Ambili AN

The Analyst Portfolio

A data enthusiast who has more than 10 years of experience in IT field with experience in SQL,Python,R .

Drinking Water Analysis Project(DWAP)

This project was dedicated to enhance the quality of drinking water in Aotearoa. Focusing was dissolvtion of Lead in Drinking Water which is called as plumbosolvency and understanding the correlation of pressence of Lead with other determinands in Drinking Water. The project seeks to establish a centralized national database for drinking water quality. Using machine learning techniques, it aims to predict the amount of Lead contaminants with respect to the different zones, sources and Treatment Plants from where the samples is been tested thereby data consolidating and employing the predictive model

Navigating Healthcare Insights with Tableau

Embark on a tableau journey decoding hospital data. Explore varied encounters and their underlying reasons, painting a vivid healthcare landscape. Analyze time spent in the Emergency Unit, revealing crucial insights into medical response and patient needs. Dive into the duration of hospital residencies, uncovering diverse patient journeys and care dynamics. Delve beneath surface encounters, unveiling the intricate interplay of health, wellbeing, and human experience.

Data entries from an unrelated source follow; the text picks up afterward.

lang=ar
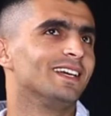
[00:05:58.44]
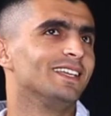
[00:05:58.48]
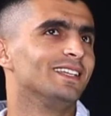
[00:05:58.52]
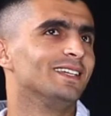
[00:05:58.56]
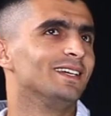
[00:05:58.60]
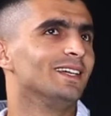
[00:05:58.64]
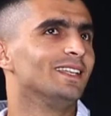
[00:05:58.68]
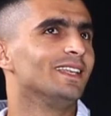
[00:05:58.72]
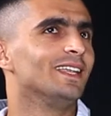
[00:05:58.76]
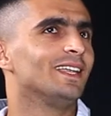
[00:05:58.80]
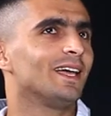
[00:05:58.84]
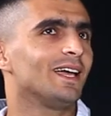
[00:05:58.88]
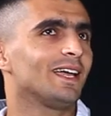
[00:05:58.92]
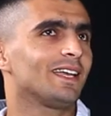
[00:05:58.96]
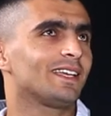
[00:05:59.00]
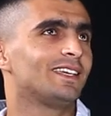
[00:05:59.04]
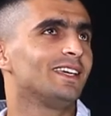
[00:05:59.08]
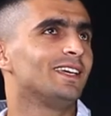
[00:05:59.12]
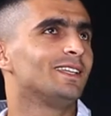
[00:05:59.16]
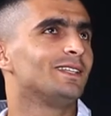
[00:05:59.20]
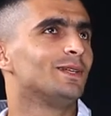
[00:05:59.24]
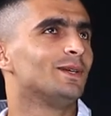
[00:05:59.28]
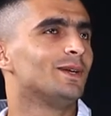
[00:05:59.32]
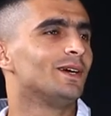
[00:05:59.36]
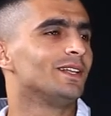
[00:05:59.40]
يعني انا
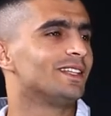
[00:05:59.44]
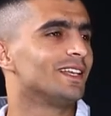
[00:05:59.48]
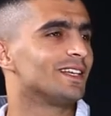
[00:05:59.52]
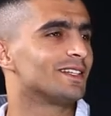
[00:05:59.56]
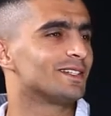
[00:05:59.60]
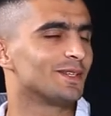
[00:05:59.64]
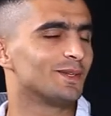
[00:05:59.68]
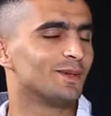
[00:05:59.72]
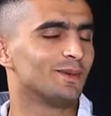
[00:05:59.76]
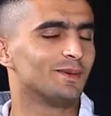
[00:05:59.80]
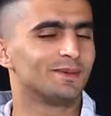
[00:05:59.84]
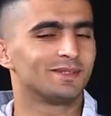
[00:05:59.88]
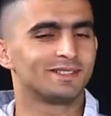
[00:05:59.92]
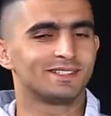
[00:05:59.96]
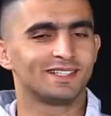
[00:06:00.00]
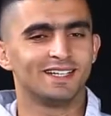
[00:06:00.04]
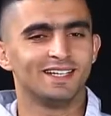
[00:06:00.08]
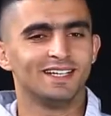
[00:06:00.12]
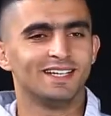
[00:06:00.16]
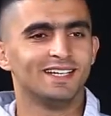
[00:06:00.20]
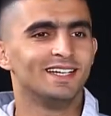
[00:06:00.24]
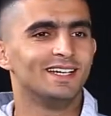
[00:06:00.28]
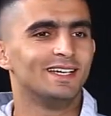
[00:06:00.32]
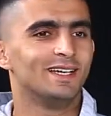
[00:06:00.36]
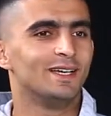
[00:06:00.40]
احكيها دلوقتي عشان هو
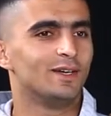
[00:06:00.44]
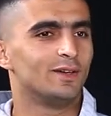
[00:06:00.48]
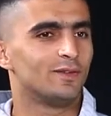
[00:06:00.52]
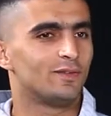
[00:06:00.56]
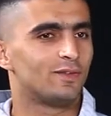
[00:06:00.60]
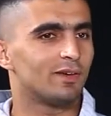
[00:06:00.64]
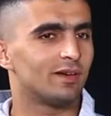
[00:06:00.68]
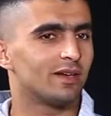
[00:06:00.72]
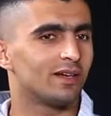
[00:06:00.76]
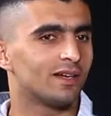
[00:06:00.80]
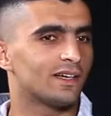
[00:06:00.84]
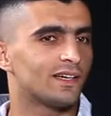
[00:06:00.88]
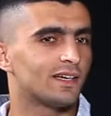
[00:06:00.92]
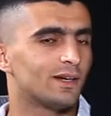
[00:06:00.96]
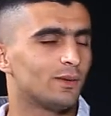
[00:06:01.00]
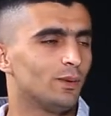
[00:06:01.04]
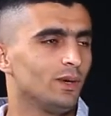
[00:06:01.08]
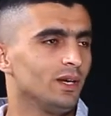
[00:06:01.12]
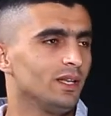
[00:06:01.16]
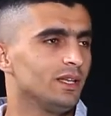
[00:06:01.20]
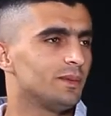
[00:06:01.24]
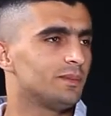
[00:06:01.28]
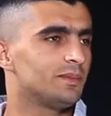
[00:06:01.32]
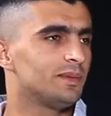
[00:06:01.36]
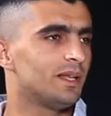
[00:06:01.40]
ف...
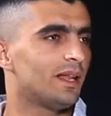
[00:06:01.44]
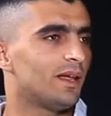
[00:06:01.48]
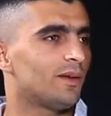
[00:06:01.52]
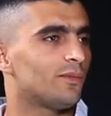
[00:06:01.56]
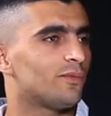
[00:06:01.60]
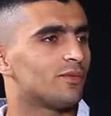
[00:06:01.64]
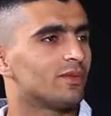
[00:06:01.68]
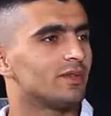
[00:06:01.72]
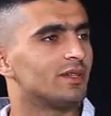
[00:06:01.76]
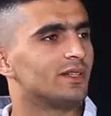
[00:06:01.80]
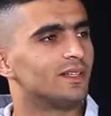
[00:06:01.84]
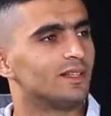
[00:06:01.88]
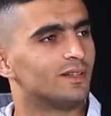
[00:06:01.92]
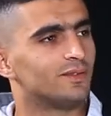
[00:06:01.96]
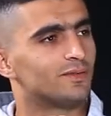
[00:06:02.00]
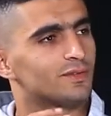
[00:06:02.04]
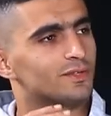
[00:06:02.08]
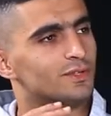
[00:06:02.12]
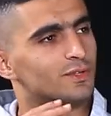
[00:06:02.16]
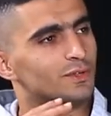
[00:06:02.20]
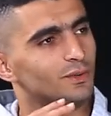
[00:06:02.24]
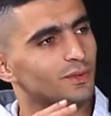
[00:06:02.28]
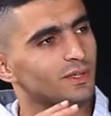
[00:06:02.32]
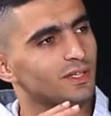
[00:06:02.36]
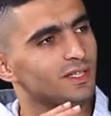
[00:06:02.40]
واحنا بنلعب في, في
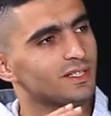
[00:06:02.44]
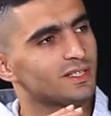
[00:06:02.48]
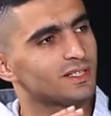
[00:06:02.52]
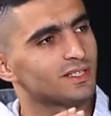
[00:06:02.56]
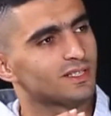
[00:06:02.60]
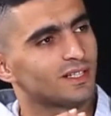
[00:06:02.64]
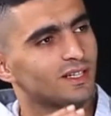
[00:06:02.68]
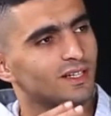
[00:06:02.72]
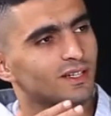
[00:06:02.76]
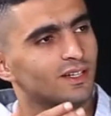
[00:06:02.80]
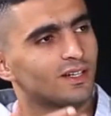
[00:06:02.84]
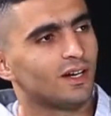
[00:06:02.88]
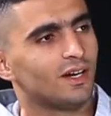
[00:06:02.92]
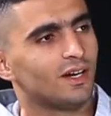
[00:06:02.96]
السويس كان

Customer Sentiment Analysis

This project focuses on leveraging data science techniques to analyze Amazon Kindle reviews data. Through machine learning, it conducts sentiment analysis to categorize feedback into positive, neutral, or negative sentiments. Additionally, the project preprocesses review text data by cleaning, lemmatizing, and removing stopwords, enabling deeper insights into customer behavior and product trends. The analysis includes examining the most frequently reviewed products and creating word cloud visualizations to highlight frequently occurring words in reviews.

EDA on YouTube Data

This project aims to explore YouTube API functionality and analyze video data to debunk common assumptions about video performance on the platform, including the influence of metrics like likes and comments, video duration, title length, and tag usage.Investigating the significance of metrics like likes and comments in influencing a video's view count. Assessing the impact of video duration on views and user interaction. Exploring the correlation between title length and video views. Examining the relationship between the number of tags used and the performance of videos.